The chief executive of GLH hotels tells Katherine Price how he is keeping staff morale high through lockdown and how he hopes his business learns from this experience to bounce back better than before
What is the current situation with your hotels and staff?
All the hotels across the group are closed, so the commercial impact has been significant. More importantly though, like so many others, some of our teams have sadly lost loved ones to the virus.
Each hotel has a small team working on-site to look after the property and direct any queries coming through. We have a small senior team still working to raise cash in the business and also plan for reopening; however, the rest of the team are furloughed.
Have you applied for any loans?
The loans have proved to be more difficult to access for companies in our revenue bracket, so this has been a challenge.
How are you looking after your furloughed teams?
The senior team, general managers and I are all in regular contact with our teams to ensure they are keeping well and are kept as up to date as possible. Recently we ran an afternoon tea recipe competition. Three winners won a cash prize each for themselves and their chosen charity.
What changes do you think will need to be made to hotels when they reopen?
It will no doubt mean a total rethink on the customer's journey; from how they check in with the least possible contact to how they enjoy a great experience in one of our restaurants while keeping social distance.
Would you reopen all your properties as soon as possible or stagger openings?
It is unlikely we will open all the hotels at once. We are working on a plan that assumes a phased opening based on demand.
Do you foresee guests returning quickly once lockdown restrictions are lifted?
In general, no. We expect a fairly slow pick-up for hotel bookings. As always, the situation is likely to be different for different people. I have no doubt that some locations and types of business will recover more quickly than others. It's highly likely that international business will take a long time to recover, but given the right level of confidence in safety measures, the domestic market could be more positive. I do however expect business guests in general to return much quicker than leisure or tourism.
What is your outlook for 2020?
I think 2020 will be the year that many of us tragically lost loved ones, but also a year that we learned to pull together as human beings and truly appreciate the different roles people play in society.
I'm sure this will lead to many organisations reviewing the way they work and behave – I certainly have. Commercially, yes, 2020 is worse than lost, we have many more problems to face as we reopen, but in other ways, there is reason to have hope.

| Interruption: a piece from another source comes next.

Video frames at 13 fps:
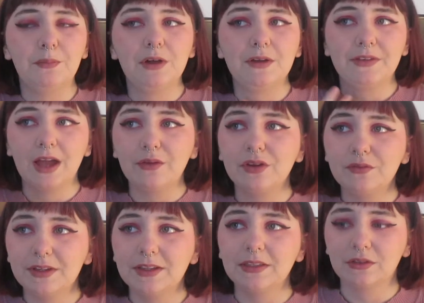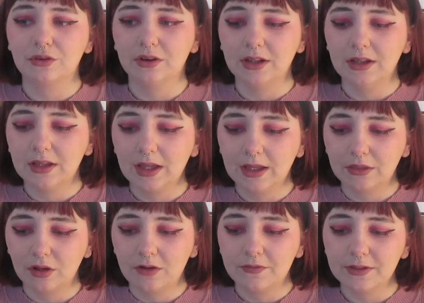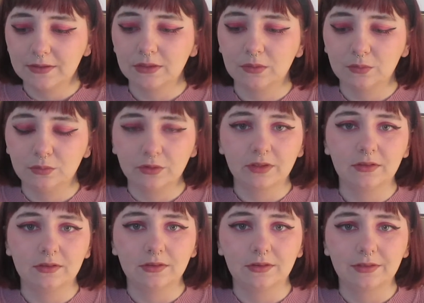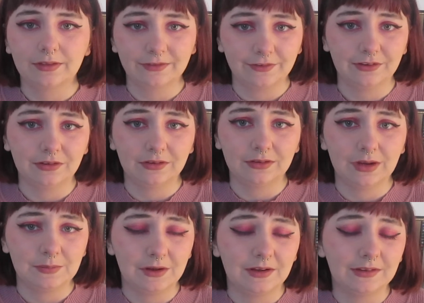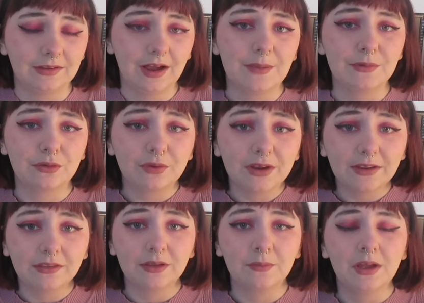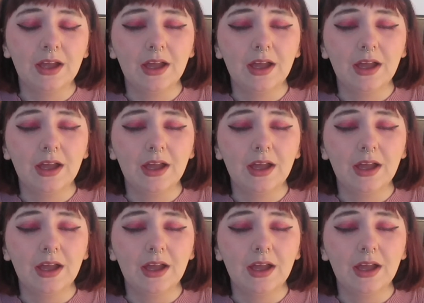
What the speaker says: But if you actually read the study, it's obvious there wasn't sufficient amount of time between them,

I was taught many years ago that the outcome of an event is based on two things: the event itself and then your reaction to it.
I couldn't be any prouder of the way my team has reacted to this situation to ensure we will be the best we can be when we reopen.
What do you need from the government to ensure the business can survive?
The most important things will be continued direct support after opening for employee costs and the sector's crippling rent bills until business recovers. Once businesses reopen with social distancing measures in place, the ability to run profitably will be almost impossible for some time. We will need the Coronavirus Job Retention Scheme to continue until businesses can operate in a profitable way.
We will have to find a way of managing the impact on the business fairly with its landlords. Some landlords have been understanding and tried to support us, while others have been less helpful. The best way of government helping with this is to back the #NationalTimeOut scheme.